A couple of weekends ago we got the chance to visit the fantastic Carters Steam Fair while it was visiting Clapham Common.
Carters is a vintage travelling fun fair, entirely run by the Carter family, after John and Anna Carter bought their first ride, the Jubilee Steam Gallopers (below) in 1977. The ride was originally built by Robert Tidman & Sons of Norwich, in 1895; and the Carters extensively repaired and renovated it to get it looking as fine as it does today.
The other main ride they have that’s run on steam is the glorious Excelsior Steam Yachts ride (top and below), built in 1921.
The whole fair features a staggering wealth of traditional fairground art and signwriting, featuring work by Hall and Fowle:
“The later rides owned by Carters Steam Fair are painted in a style of dramatic three-dimensionality by the masters of fairground painting in the first half of the 20th century: Hall and Fowle. Edwin Hall was a master painter producing some beautifully set out and composed Art Deco designs that still stand out to this day; Fred Fowle joined forces with him later. Fowle’s work is unmistakeable in its design and skill, using gold and aluminium leaf, flamboyant enamels and a lot of guts he made some of the most extraordinary and exuberant artwork that can be seen on the fair to this day, most notably the Skid, the Octopus, and the Hook a Duck hoopla stall which are owned by Carters Steam Fair.”

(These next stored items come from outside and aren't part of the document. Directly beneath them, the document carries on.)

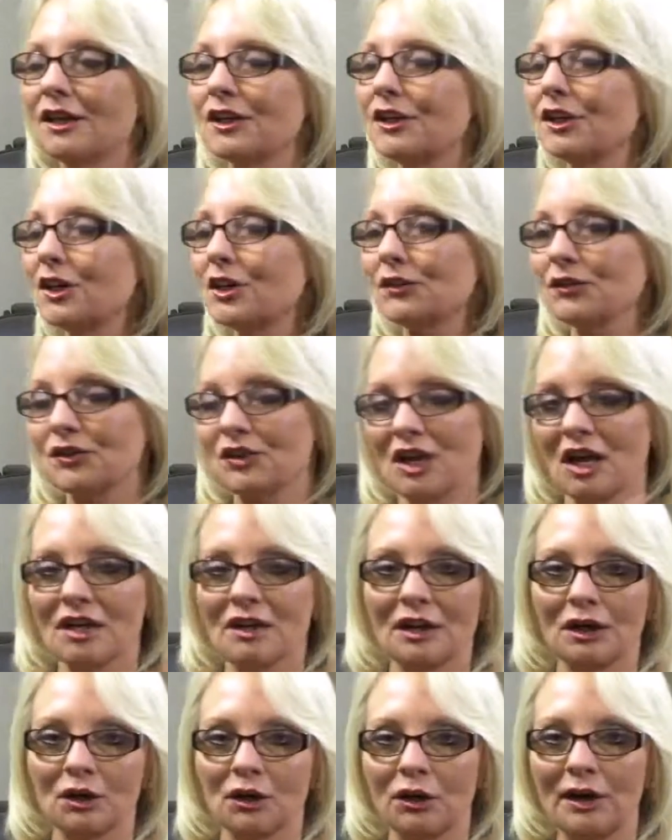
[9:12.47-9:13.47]
You've done
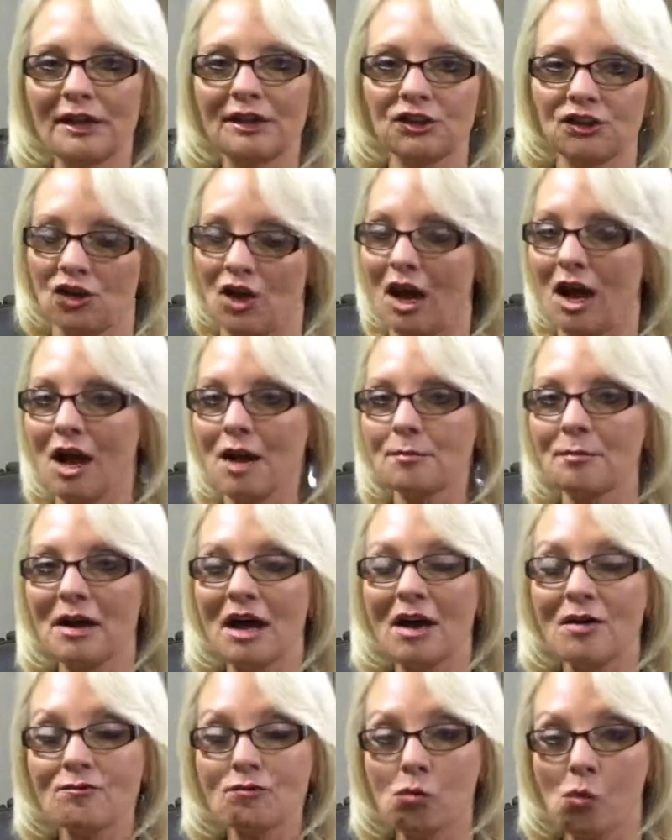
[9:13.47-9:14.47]
a great job
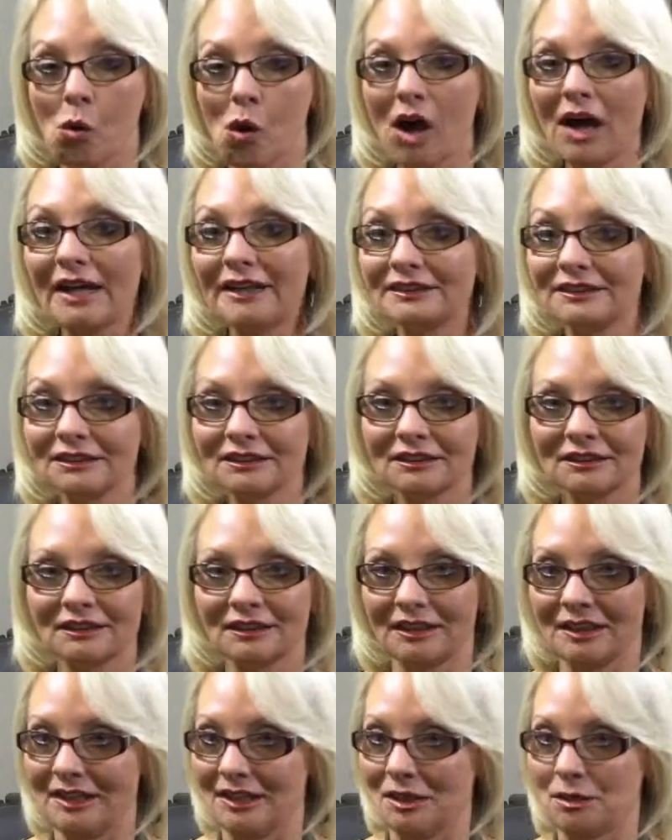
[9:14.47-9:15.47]
of 1,
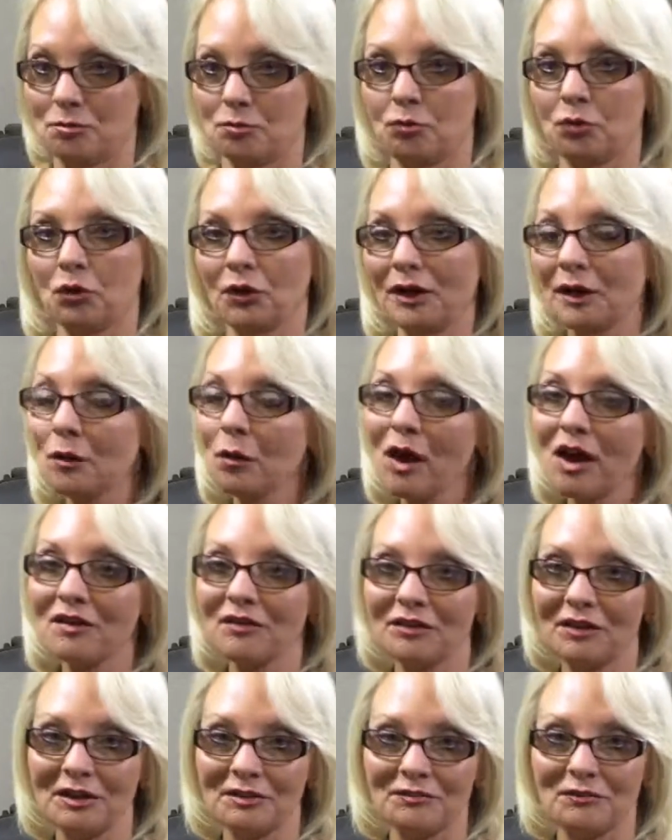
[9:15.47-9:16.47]
getting
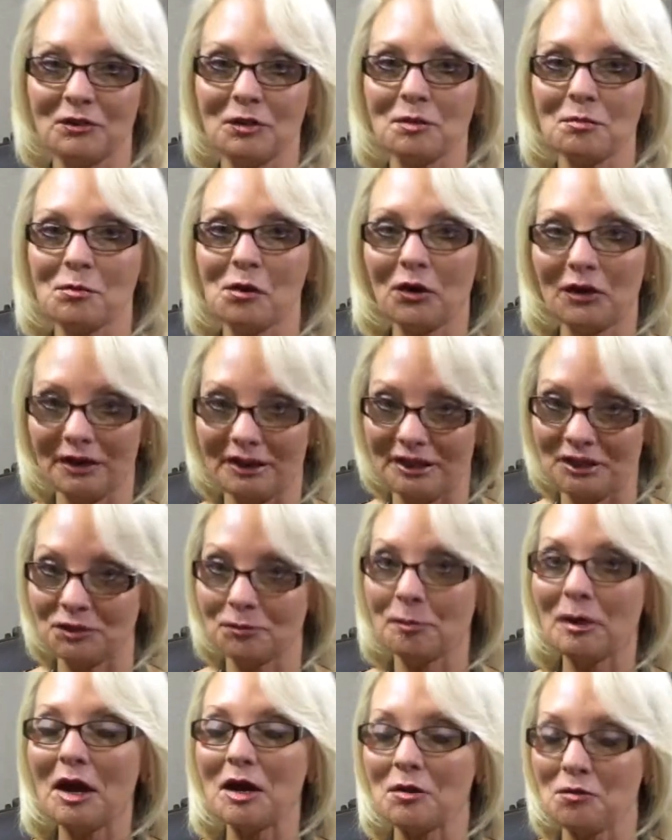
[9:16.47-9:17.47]
pre-qualified for a
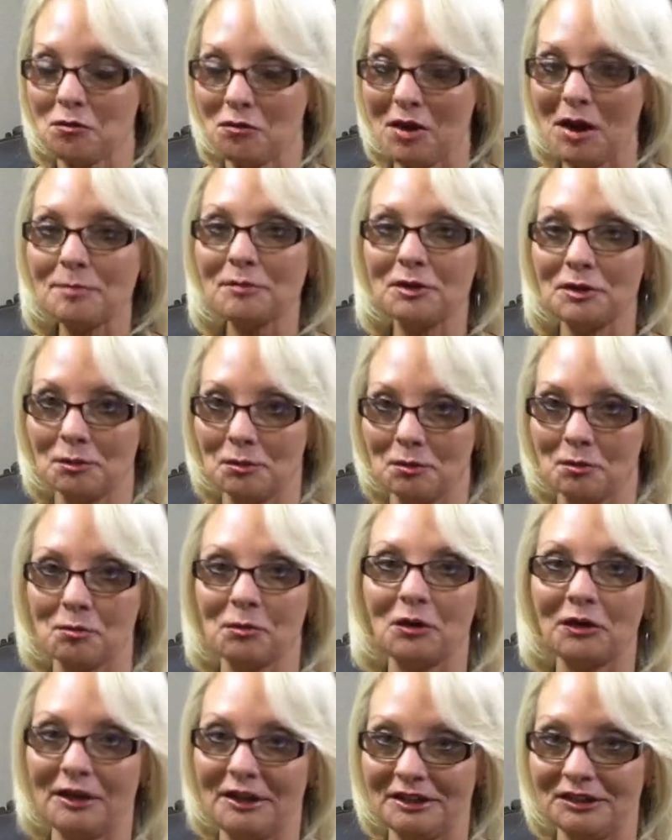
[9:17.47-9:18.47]
mortgage by a reputable
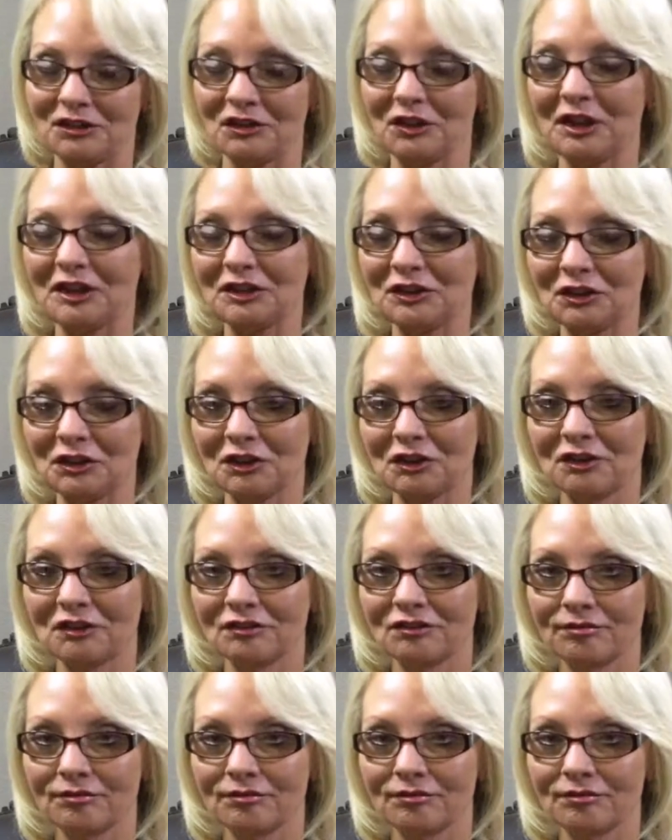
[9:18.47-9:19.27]
mortgage lender.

Everything on the fair is still hand-painted, with incredible skill and style, by the Carter family. Indeed, Joby Carter even runs 5-day signwriting courses – the next one coming up this November.
It’s just an amazing place to visit. They even have a coconut shy, and a fantastic penny arcade, which even has a suitably creepy Jolly Jack:
And of course the rides themselves are brilliant.
The fair will be at Belair Park in West Dulwich for the next two weekends, and travelling all round London through to November (check their full diary here). Do go along if you get a chance.